§ Work task:
Within the entries below, output exactly the lines between the line containing "Silent video, 20 frames per second." and the line containing "[0:00.00-0:05.30]", inclusive, and omit any picture.

** Opening Data for analysis block **

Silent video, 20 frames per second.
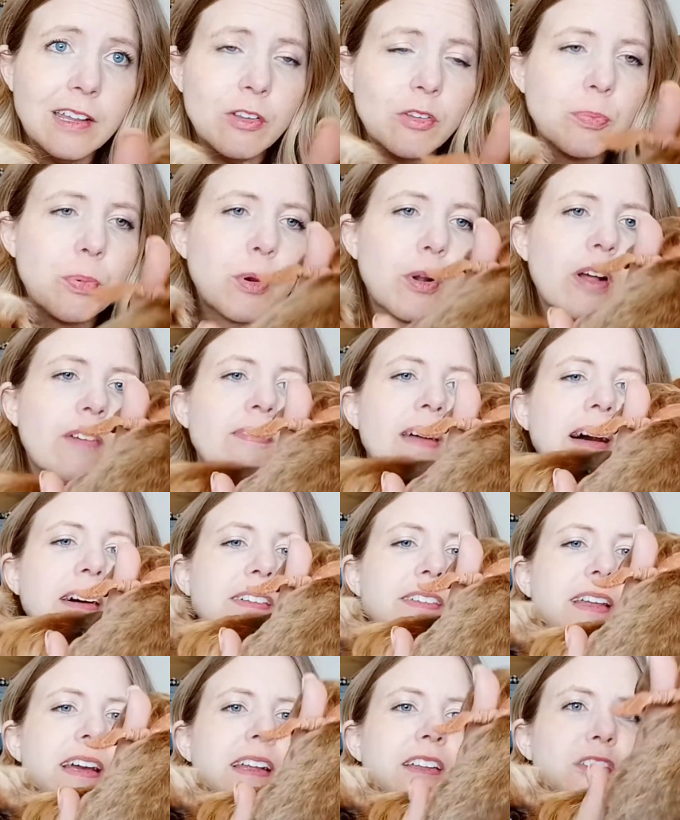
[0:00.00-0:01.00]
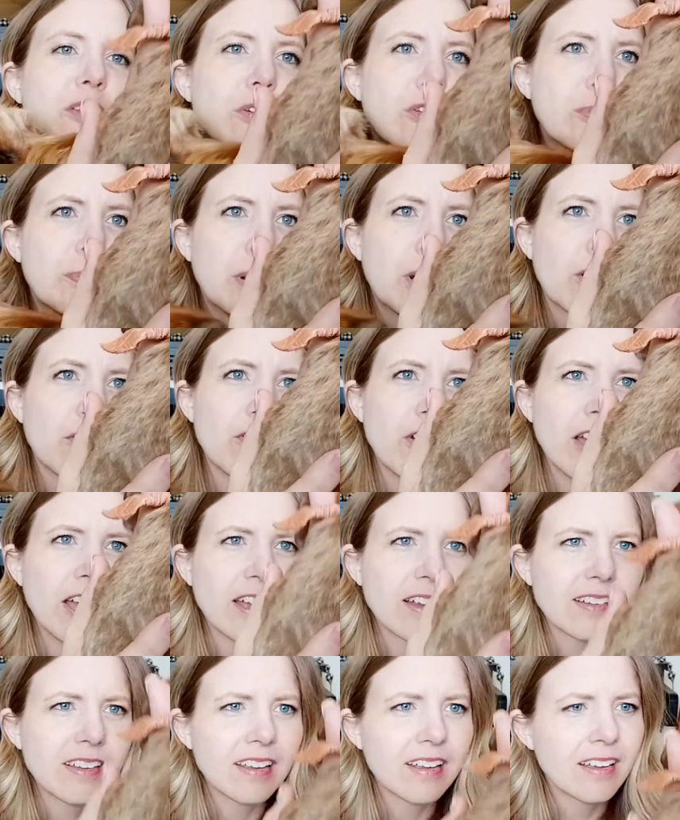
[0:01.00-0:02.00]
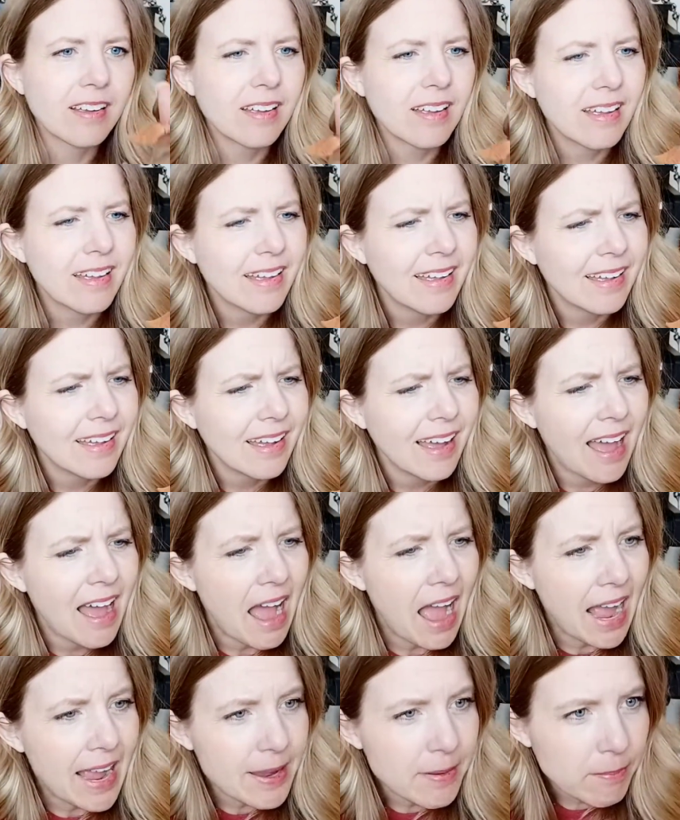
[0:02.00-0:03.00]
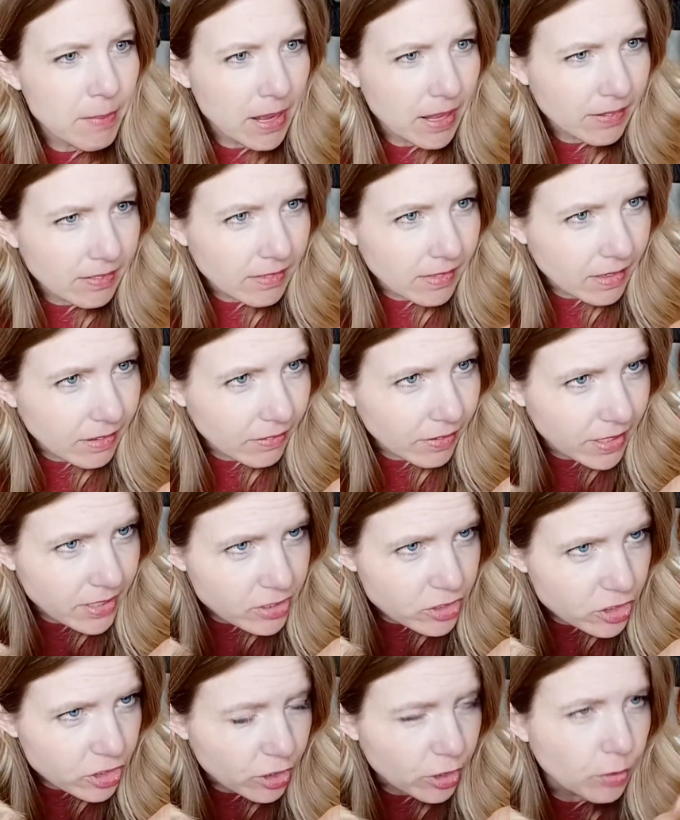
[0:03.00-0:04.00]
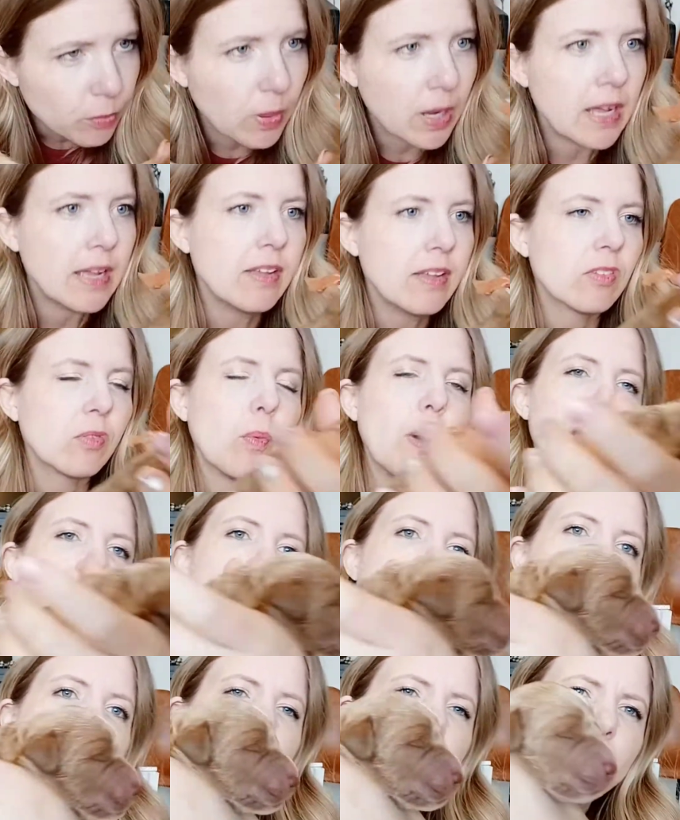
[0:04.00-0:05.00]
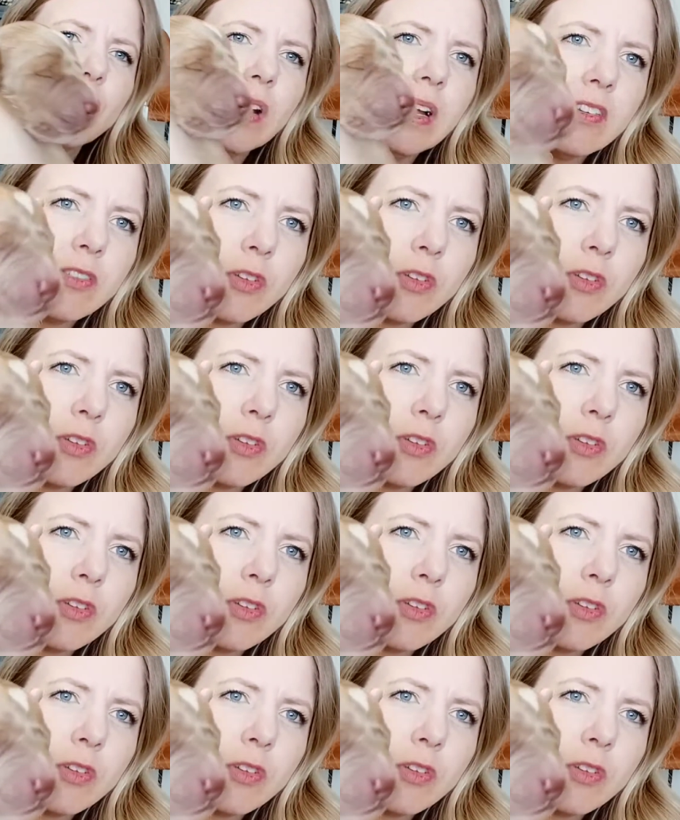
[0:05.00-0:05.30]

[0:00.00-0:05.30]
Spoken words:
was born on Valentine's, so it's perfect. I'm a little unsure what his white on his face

** Closing Data for analysis block **
** Opening Data for analysis block **

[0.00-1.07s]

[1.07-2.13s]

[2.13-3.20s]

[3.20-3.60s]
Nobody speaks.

** Closing Data for analysis block **

§ Written answer:
Silent video, 20 frames per second.
[0:00.00-0:01.00]
[0:01.00-0:02.00]
[0:02.00-0:03.00]
[0:03.00-0:04.00]
[0:04.00-0:05.00]
[0:05.00-0:05.30]

[0:00.00-0:05.30]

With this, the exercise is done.